**Task directions**: Go through the records and report each line in which the word "from" occurs.

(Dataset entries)
* * * * * * * * *

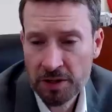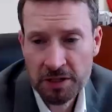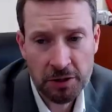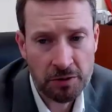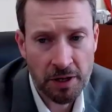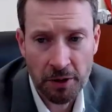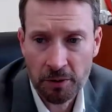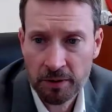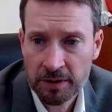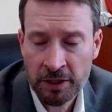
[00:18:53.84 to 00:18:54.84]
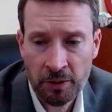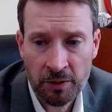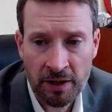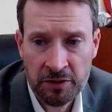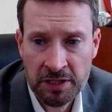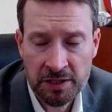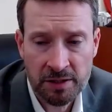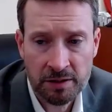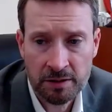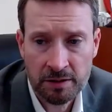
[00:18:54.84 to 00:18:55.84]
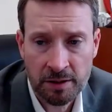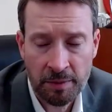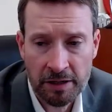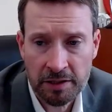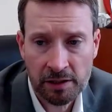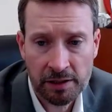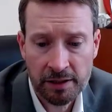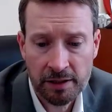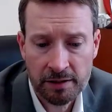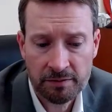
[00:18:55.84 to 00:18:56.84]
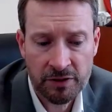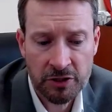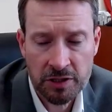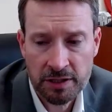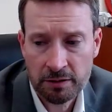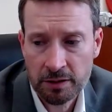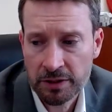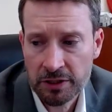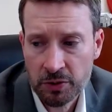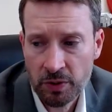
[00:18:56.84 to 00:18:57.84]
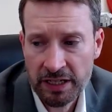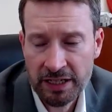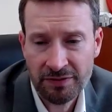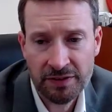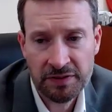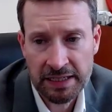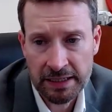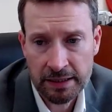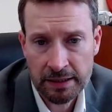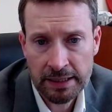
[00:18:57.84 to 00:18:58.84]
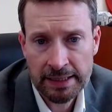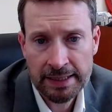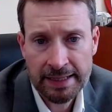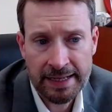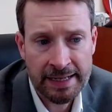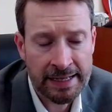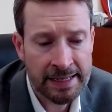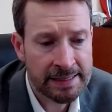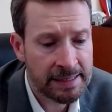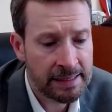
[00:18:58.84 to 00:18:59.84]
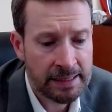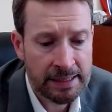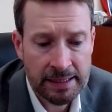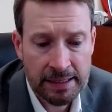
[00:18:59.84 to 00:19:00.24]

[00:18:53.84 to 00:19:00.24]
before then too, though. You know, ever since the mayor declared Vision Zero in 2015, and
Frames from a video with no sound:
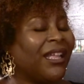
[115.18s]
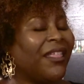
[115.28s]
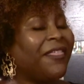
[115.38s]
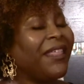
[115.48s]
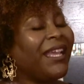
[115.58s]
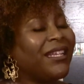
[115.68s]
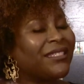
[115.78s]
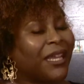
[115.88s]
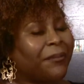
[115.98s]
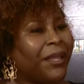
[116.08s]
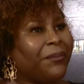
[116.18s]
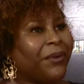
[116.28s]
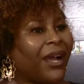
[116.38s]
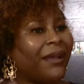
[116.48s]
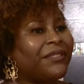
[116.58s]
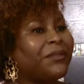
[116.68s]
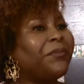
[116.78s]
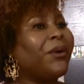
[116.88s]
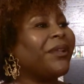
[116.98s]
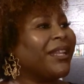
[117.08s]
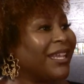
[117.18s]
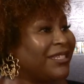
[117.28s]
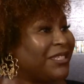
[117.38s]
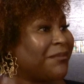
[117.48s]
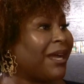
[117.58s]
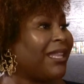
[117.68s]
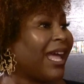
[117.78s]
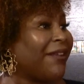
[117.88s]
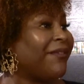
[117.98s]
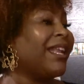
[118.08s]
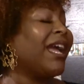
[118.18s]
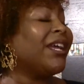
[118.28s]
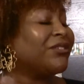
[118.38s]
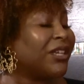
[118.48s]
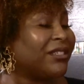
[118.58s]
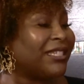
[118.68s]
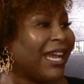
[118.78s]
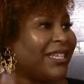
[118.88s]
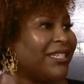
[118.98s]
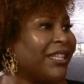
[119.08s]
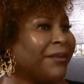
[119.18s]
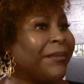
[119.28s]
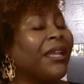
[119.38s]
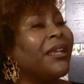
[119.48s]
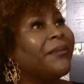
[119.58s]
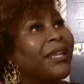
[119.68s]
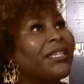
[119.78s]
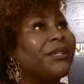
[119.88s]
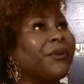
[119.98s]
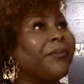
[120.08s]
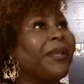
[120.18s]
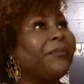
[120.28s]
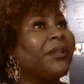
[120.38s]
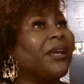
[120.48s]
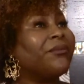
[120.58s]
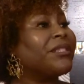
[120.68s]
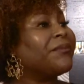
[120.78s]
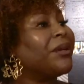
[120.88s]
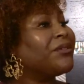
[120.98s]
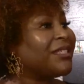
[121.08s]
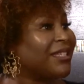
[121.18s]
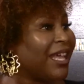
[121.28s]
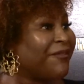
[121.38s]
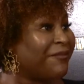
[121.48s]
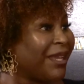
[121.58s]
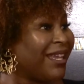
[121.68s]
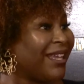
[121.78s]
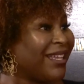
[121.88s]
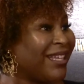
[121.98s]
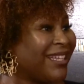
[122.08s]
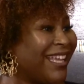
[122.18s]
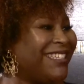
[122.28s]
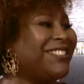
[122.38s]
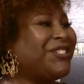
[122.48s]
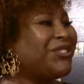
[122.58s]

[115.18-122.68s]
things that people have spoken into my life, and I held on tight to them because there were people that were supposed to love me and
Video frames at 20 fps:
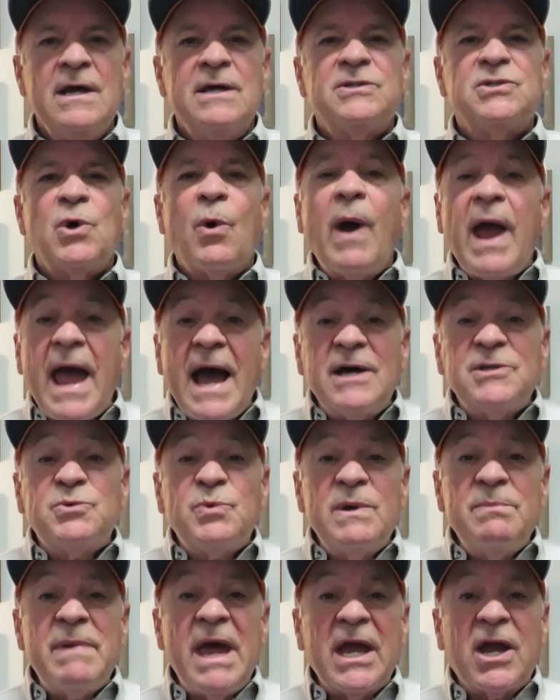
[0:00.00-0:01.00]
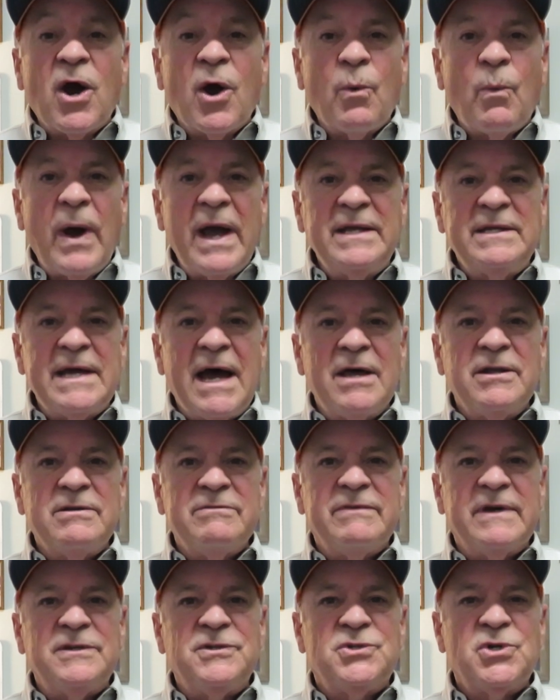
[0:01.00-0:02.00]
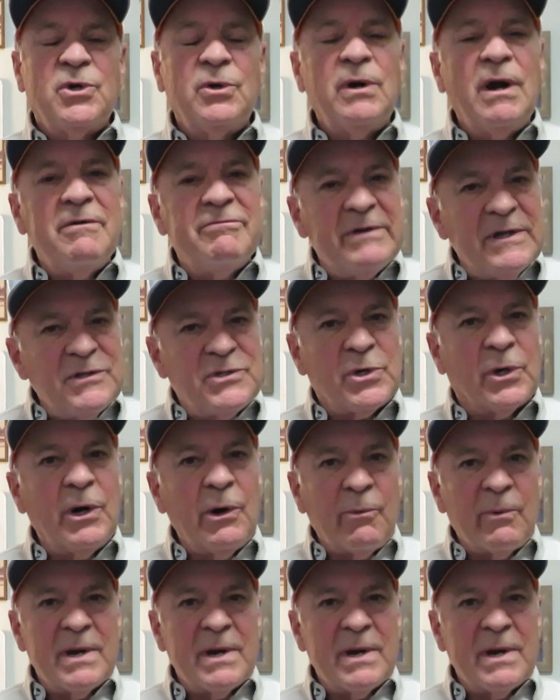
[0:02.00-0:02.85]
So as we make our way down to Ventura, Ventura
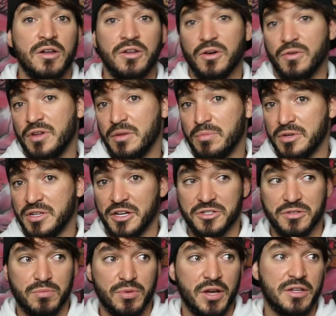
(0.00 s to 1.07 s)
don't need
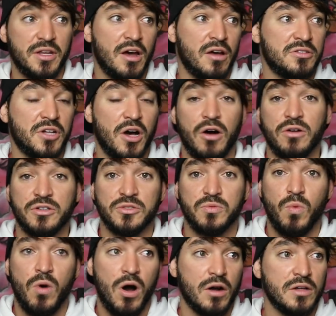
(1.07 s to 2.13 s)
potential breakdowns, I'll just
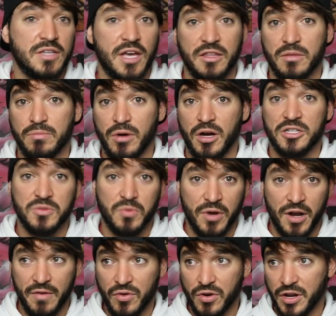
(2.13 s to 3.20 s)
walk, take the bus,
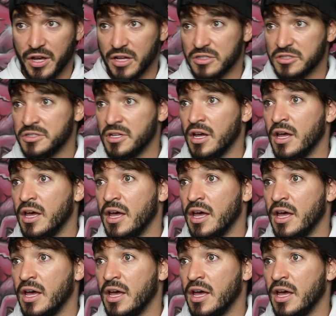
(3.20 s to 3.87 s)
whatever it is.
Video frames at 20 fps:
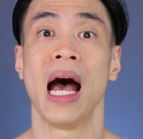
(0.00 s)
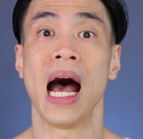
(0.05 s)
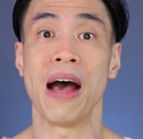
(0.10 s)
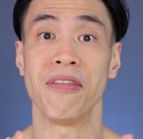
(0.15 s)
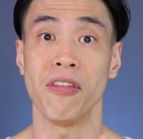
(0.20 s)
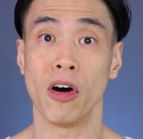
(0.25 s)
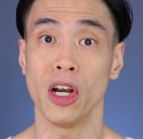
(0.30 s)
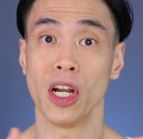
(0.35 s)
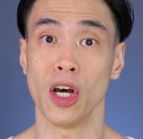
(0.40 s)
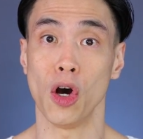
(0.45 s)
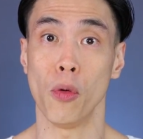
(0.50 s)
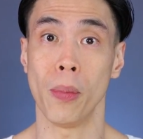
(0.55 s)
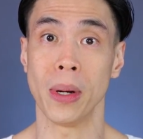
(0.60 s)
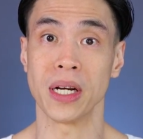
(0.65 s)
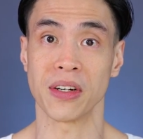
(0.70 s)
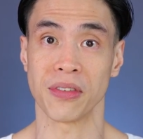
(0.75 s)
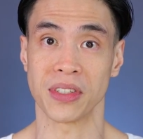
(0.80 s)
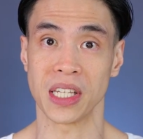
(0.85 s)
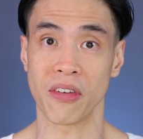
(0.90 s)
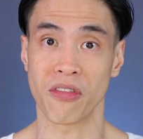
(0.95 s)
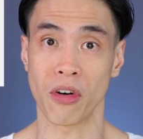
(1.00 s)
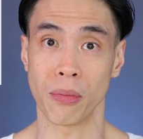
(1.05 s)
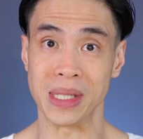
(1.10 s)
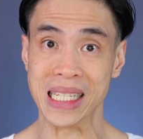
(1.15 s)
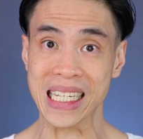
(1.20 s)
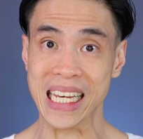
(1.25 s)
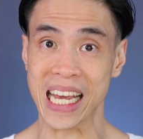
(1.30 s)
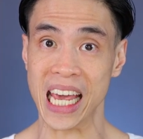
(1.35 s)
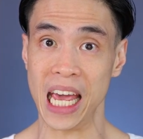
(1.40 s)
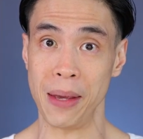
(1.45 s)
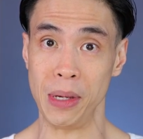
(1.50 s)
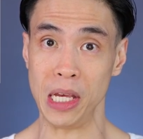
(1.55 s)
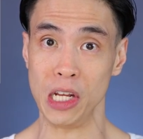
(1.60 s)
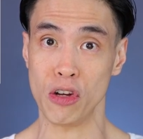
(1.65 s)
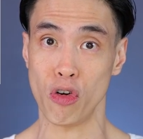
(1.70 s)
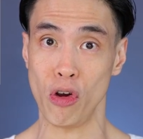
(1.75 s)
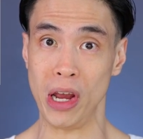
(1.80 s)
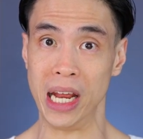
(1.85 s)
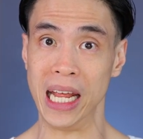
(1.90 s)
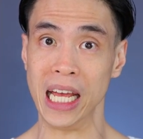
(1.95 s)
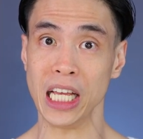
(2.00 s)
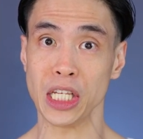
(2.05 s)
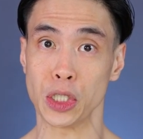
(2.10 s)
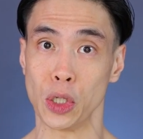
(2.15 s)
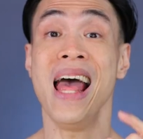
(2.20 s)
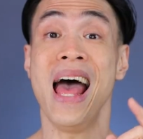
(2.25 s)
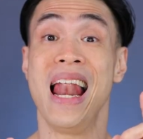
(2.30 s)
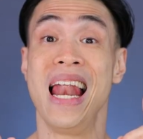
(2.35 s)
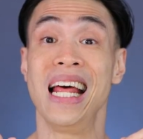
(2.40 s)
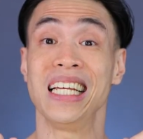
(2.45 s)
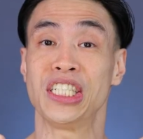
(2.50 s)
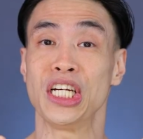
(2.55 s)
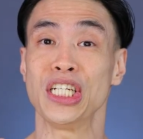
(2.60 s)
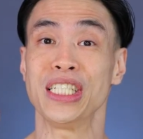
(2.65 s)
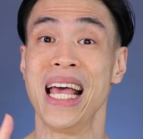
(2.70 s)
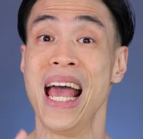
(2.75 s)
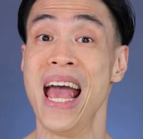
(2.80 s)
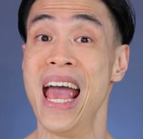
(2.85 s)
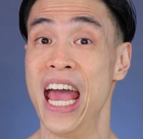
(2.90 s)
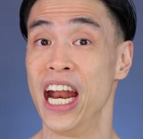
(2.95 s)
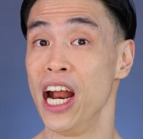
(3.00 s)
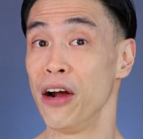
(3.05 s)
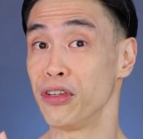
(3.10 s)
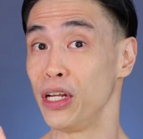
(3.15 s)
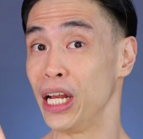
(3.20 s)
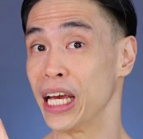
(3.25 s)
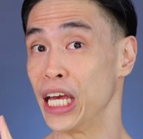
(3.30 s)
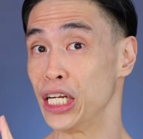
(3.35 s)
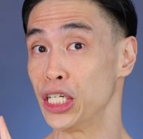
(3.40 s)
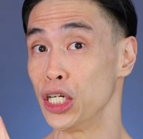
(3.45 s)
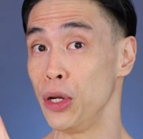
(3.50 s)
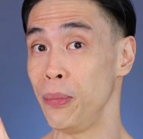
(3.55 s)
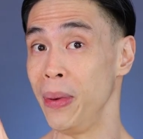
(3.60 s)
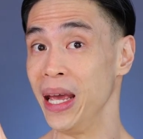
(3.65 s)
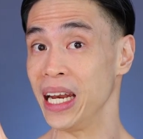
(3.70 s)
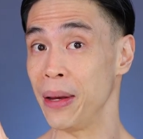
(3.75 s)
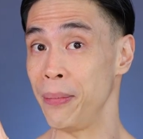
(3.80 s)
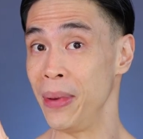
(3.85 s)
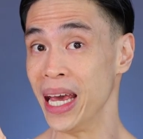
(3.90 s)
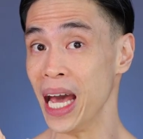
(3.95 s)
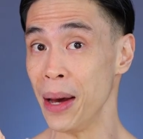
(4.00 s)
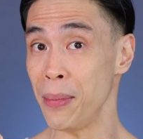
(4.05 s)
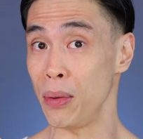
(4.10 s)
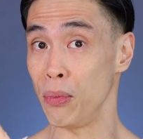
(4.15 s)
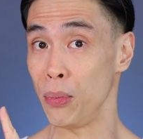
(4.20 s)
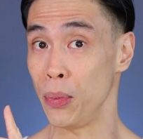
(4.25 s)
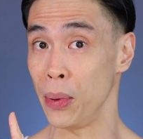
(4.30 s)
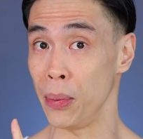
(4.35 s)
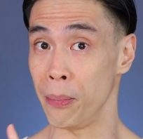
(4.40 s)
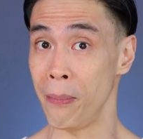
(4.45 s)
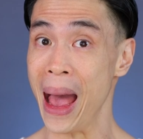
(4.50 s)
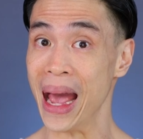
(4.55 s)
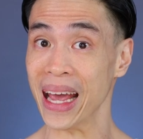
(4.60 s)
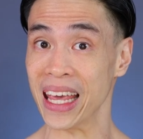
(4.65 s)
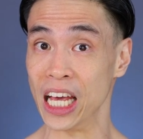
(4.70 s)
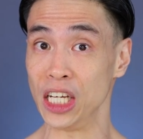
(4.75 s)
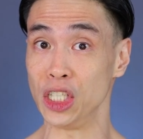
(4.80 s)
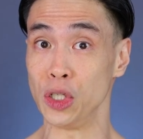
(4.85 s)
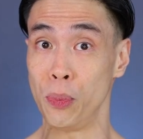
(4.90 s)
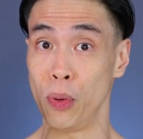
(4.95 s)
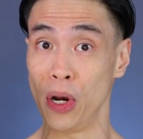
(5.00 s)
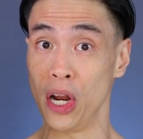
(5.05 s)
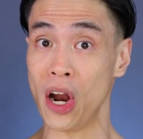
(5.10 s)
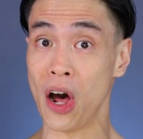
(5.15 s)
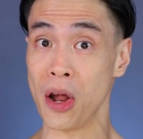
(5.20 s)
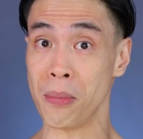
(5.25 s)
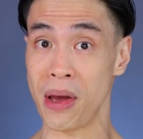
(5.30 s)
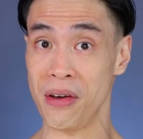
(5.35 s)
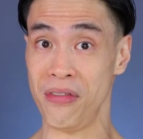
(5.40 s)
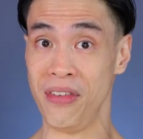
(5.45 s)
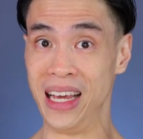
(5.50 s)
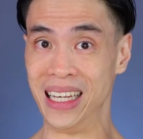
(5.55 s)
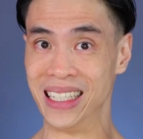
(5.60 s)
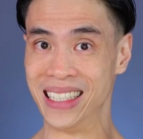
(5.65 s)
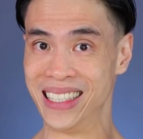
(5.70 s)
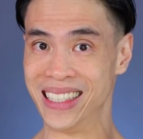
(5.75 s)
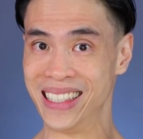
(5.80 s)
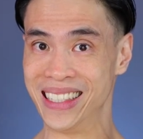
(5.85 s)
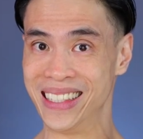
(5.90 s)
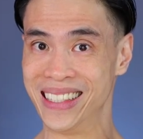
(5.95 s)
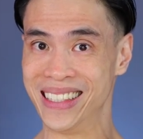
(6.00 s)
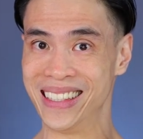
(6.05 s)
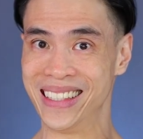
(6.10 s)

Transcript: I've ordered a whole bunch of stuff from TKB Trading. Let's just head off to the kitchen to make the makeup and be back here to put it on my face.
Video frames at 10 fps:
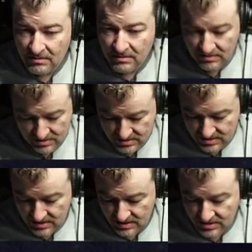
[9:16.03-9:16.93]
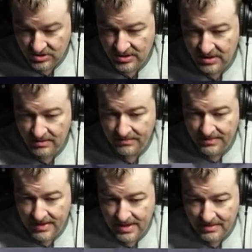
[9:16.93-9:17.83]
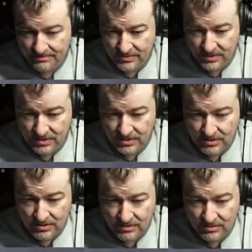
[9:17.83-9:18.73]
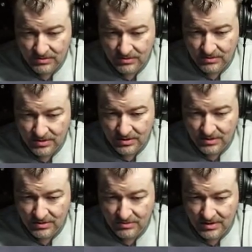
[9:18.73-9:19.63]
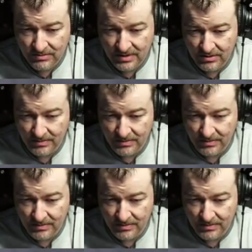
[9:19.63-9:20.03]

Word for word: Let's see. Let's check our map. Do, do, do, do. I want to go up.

* * * * * * * * *

**Task result**:
Frames from a video with no sound:
Transcript: I've ordered a whole bunch of stuff from TKB Trading. Let's just head off to the kitchen to make the makeup and be back here to put it on my face.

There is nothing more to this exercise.